→ Material supplied
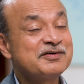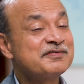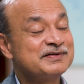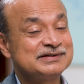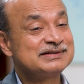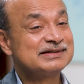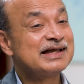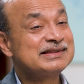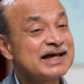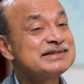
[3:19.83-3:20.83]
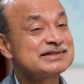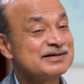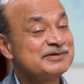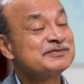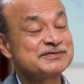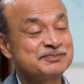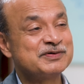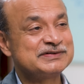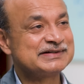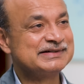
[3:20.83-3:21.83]
of it, at that time it was
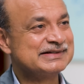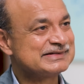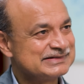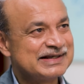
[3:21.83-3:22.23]
pure genius.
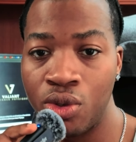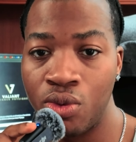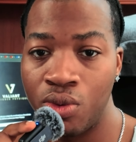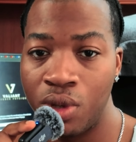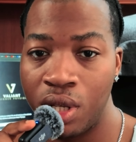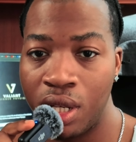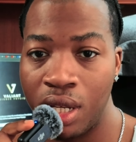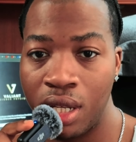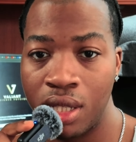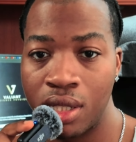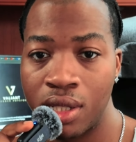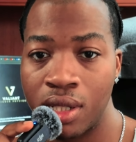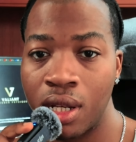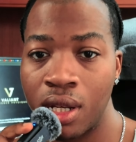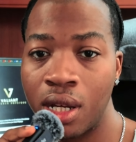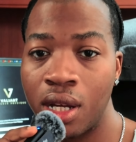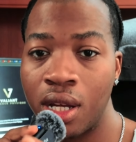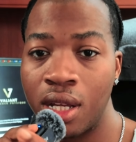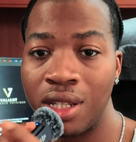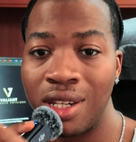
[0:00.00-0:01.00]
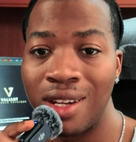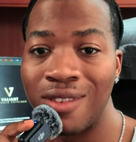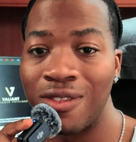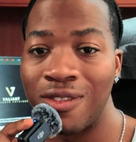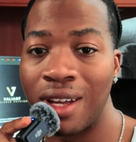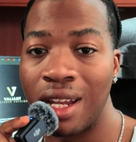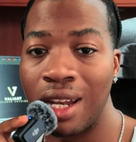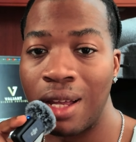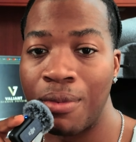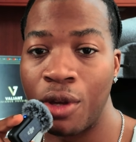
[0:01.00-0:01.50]
you need to
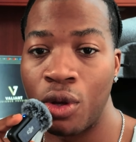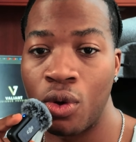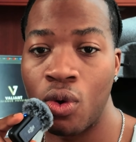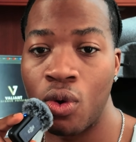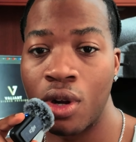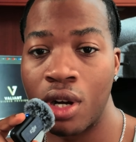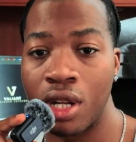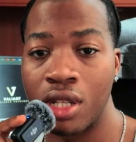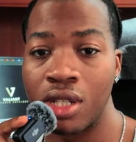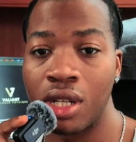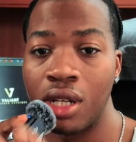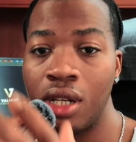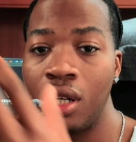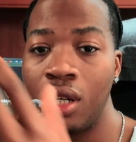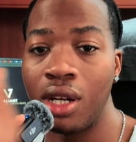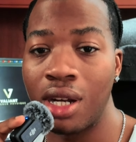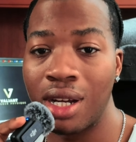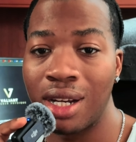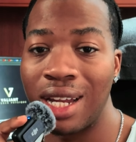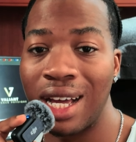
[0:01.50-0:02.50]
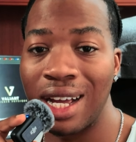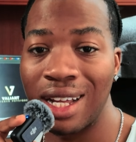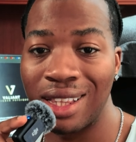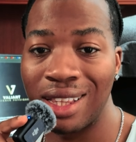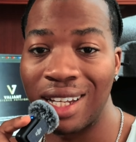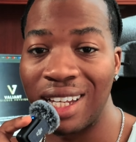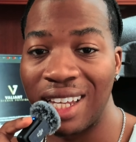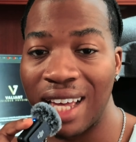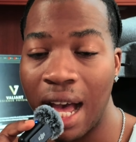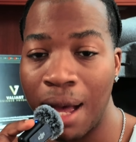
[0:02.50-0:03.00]
develop in order to look like
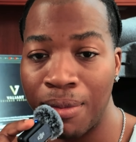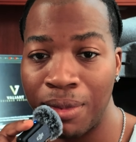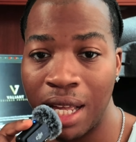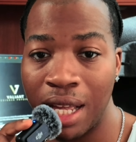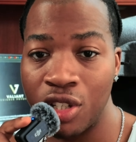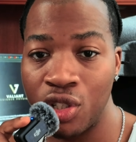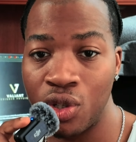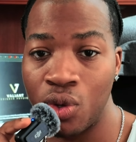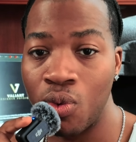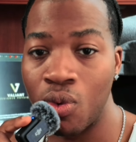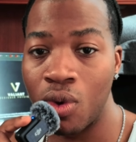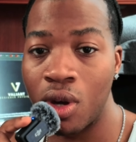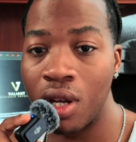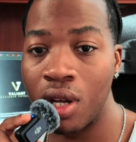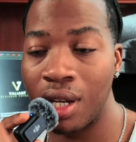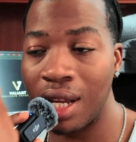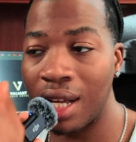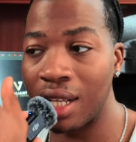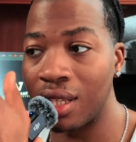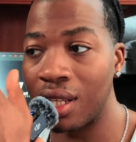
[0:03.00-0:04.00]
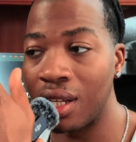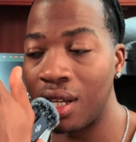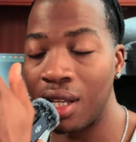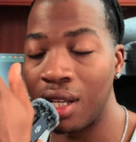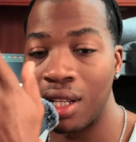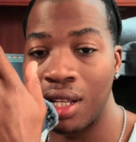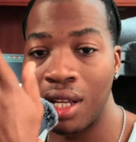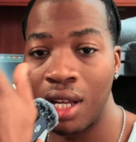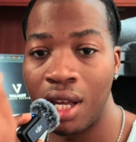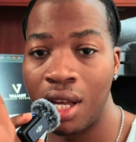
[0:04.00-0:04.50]
the gap that you want, like
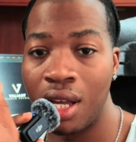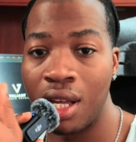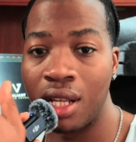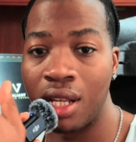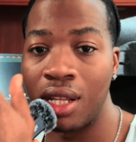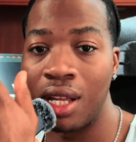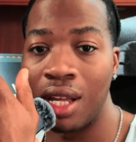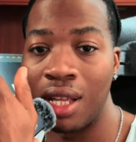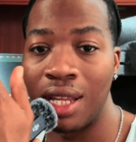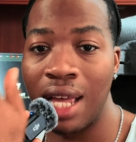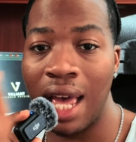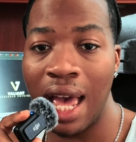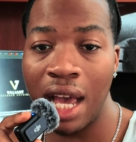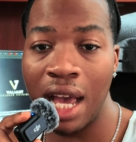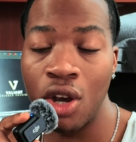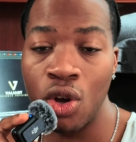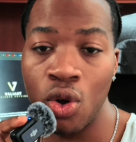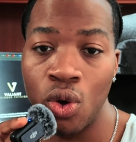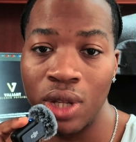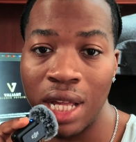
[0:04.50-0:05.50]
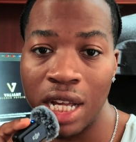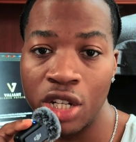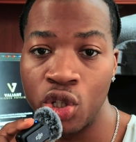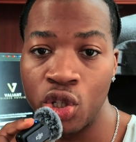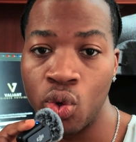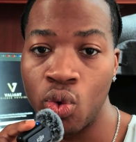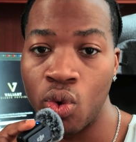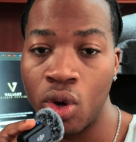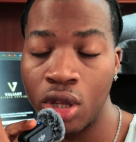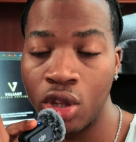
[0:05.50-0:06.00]
the the the angle
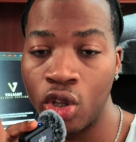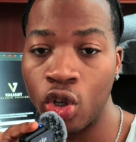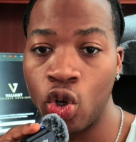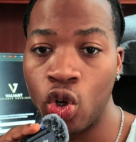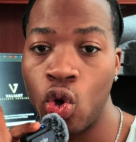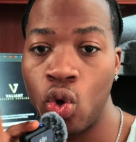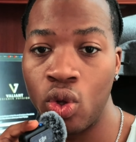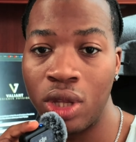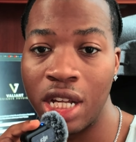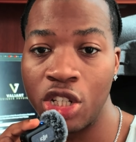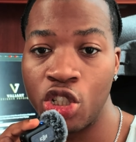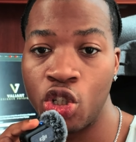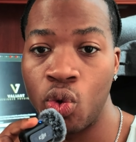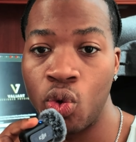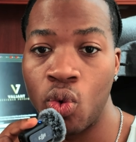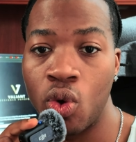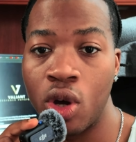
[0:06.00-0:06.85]
that you want, the goal that you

→ What you have to do
Leaving all pictures aside, print exactly the lines from the one that contains "[0:00.00-0:01.00]" through the last line of the data above, inclusive.

→ Solution to this task
[0:00.00-0:01.00]
[0:01.00-0:01.50]
you need to
[0:01.50-0:02.50]
[0:02.50-0:03.00]
develop in order to look like
[0:03.00-0:04.00]
[0:04.00-0:04.50]
the gap that you want, like
[0:04.50-0:05.50]
[0:05.50-0:06.00]
the the the angle
[0:06.00-0:06.85]
that you want, the goal that you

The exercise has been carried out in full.